● Problem description:
Give back every entry exactly; drop the pictures.

● Data items:
╔══
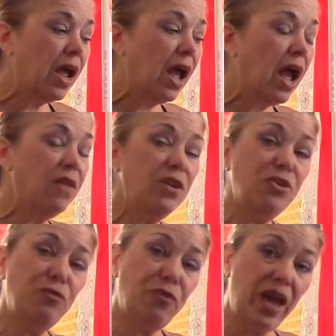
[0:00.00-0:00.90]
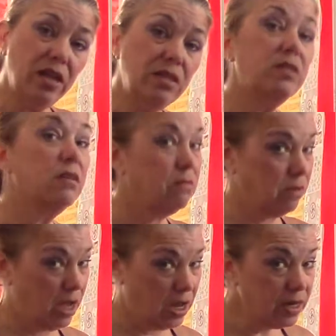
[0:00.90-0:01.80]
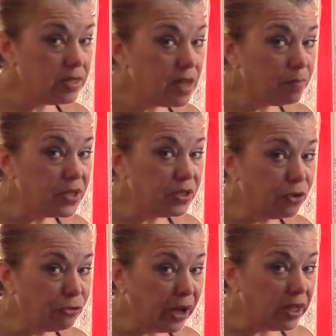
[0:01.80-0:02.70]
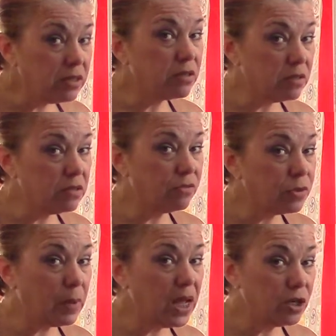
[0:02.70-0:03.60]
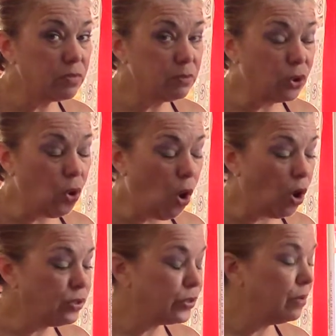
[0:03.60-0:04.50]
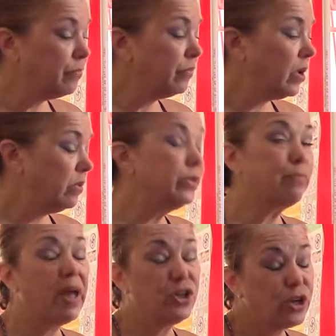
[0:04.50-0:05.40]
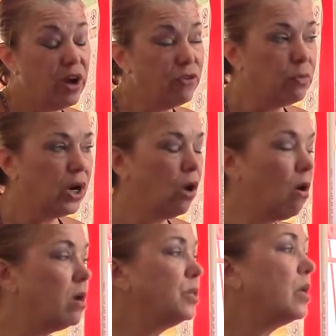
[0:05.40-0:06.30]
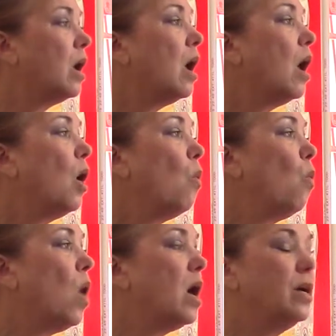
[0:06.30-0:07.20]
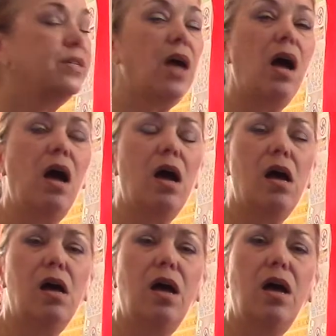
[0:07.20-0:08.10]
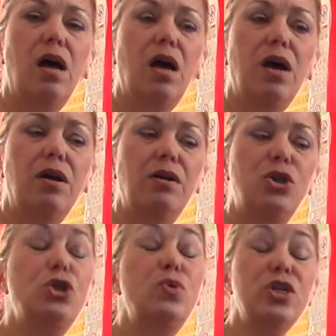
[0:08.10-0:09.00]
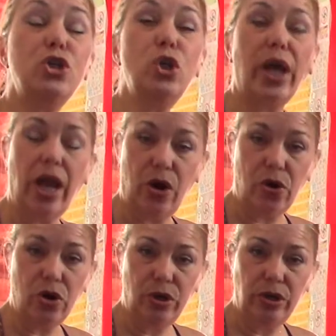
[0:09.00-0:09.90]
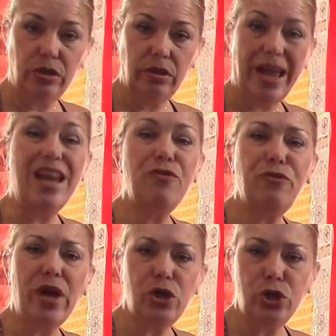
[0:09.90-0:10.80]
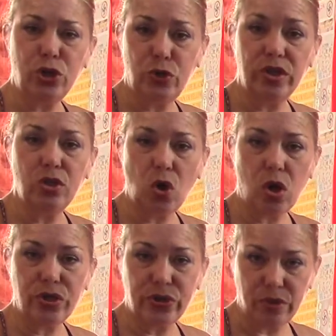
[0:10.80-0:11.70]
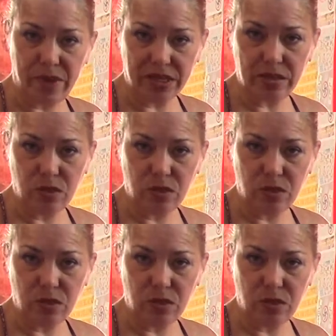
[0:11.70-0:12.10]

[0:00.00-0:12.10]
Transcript: And the defense, the unaccepted defense, because the Spanish people lost, the Spanish government lost, was judicial error and a failure to exhaust domestic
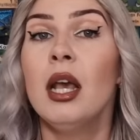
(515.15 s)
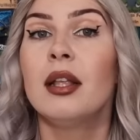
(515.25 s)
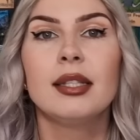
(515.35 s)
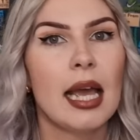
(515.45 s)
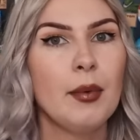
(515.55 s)

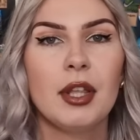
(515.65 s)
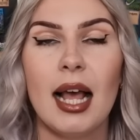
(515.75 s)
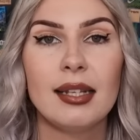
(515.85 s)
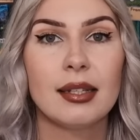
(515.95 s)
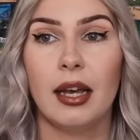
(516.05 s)
Same with
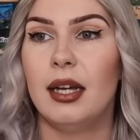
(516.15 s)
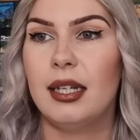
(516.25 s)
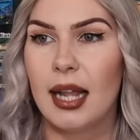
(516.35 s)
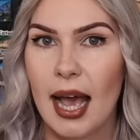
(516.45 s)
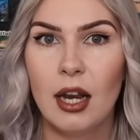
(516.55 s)
Alaska. I
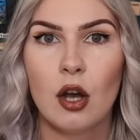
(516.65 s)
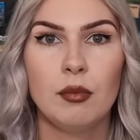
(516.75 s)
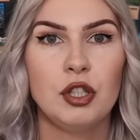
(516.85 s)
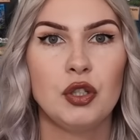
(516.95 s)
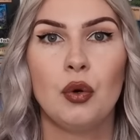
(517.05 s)
did a
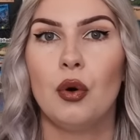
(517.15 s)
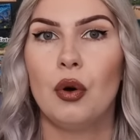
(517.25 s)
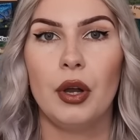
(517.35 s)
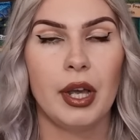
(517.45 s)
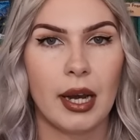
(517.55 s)
helicopter
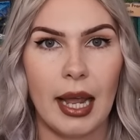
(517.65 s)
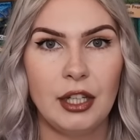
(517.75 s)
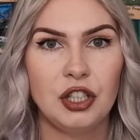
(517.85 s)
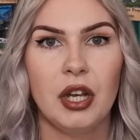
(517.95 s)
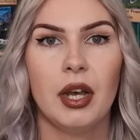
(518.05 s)
tour and a
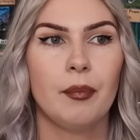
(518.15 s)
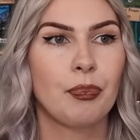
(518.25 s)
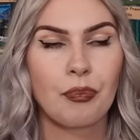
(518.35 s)
glacier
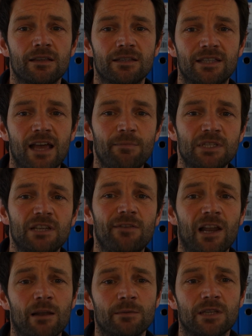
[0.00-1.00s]
STEP has
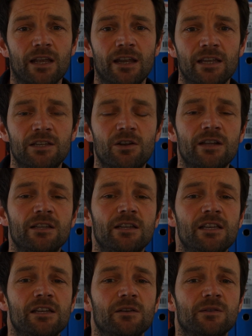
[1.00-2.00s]
developed an integrated
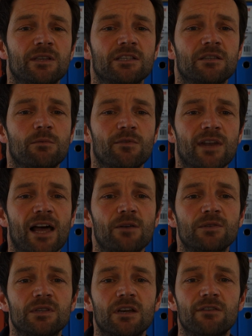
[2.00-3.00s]
ecosystem of
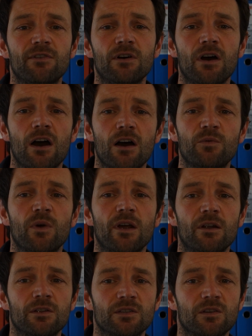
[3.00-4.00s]
cloud server,
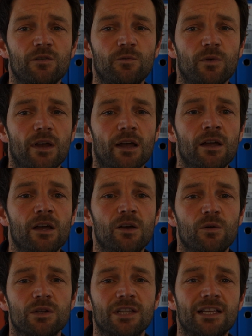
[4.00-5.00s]
hardware and software,
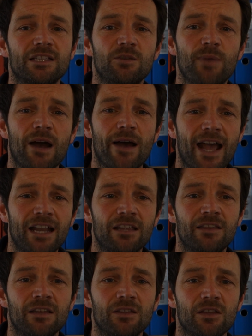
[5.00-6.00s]
which lets you power
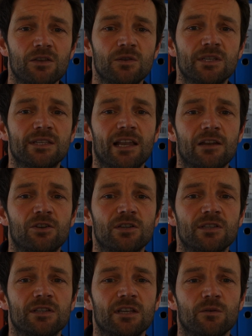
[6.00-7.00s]
anything that uses
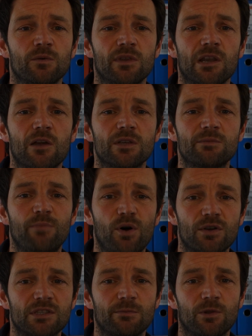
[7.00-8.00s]
electricity with the lowest
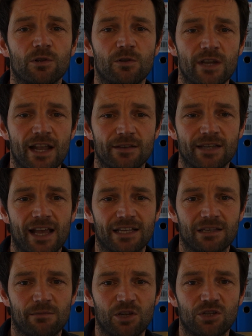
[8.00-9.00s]
possible greenhouse
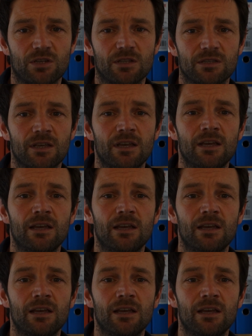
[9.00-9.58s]
gas emissions.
╚══
● Result of the task:
[0:00.00-0:00.90]
[0:00.90-0:01.80]
[0:01.80-0:02.70]
[0:02.70-0:03.60]
[0:03.60-0:04.50]
[0:04.50-0:05.40]
[0:05.40-0:06.30]
[0:06.30-0:07.20]
[0:07.20-0:08.10]
[0:08.10-0:09.00]
[0:09.00-0:09.90]
[0:09.90-0:10.80]
[0:10.80-0:11.70]
[0:11.70-0:12.10]

[0:00.00-0:12.10]
Transcript: And the defense, the unaccepted defense, because the Spanish people lost, the Spanish government lost, was judicial error and a failure to exhaust domestic
(515.15 s)
(515.25 s)
(515.35 s)
(515.45 s)
(515.55 s)

(515.65 s)
(515.75 s)
(515.85 s)
(515.95 s)
(516.05 s)
Same with
(516.15 s)
(516.25 s)
(516.35 s)
(516.45 s)
(516.55 s)
Alaska. I
(516.65 s)
(516.75 s)
(516.85 s)
(516.95 s)
(517.05 s)
did a
(517.15 s)
(517.25 s)
(517.35 s)
(517.45 s)
(517.55 s)
helicopter
(517.65 s)
(517.75 s)
(517.85 s)
(517.95 s)
(518.05 s)
tour and a
(518.15 s)
(518.25 s)
(518.35 s)
glacier
[0.00-1.00s]
STEP has
[1.00-2.00s]
developed an integrated
[2.00-3.00s]
ecosystem of
[3.00-4.00s]
cloud server,
[4.00-5.00s]
hardware and software,
[5.00-6.00s]
which lets you power
[6.00-7.00s]
anything that uses
[7.00-8.00s]
electricity with the lowest
[8.00-9.00s]
possible greenhouse
[9.00-9.58s]
gas emissions.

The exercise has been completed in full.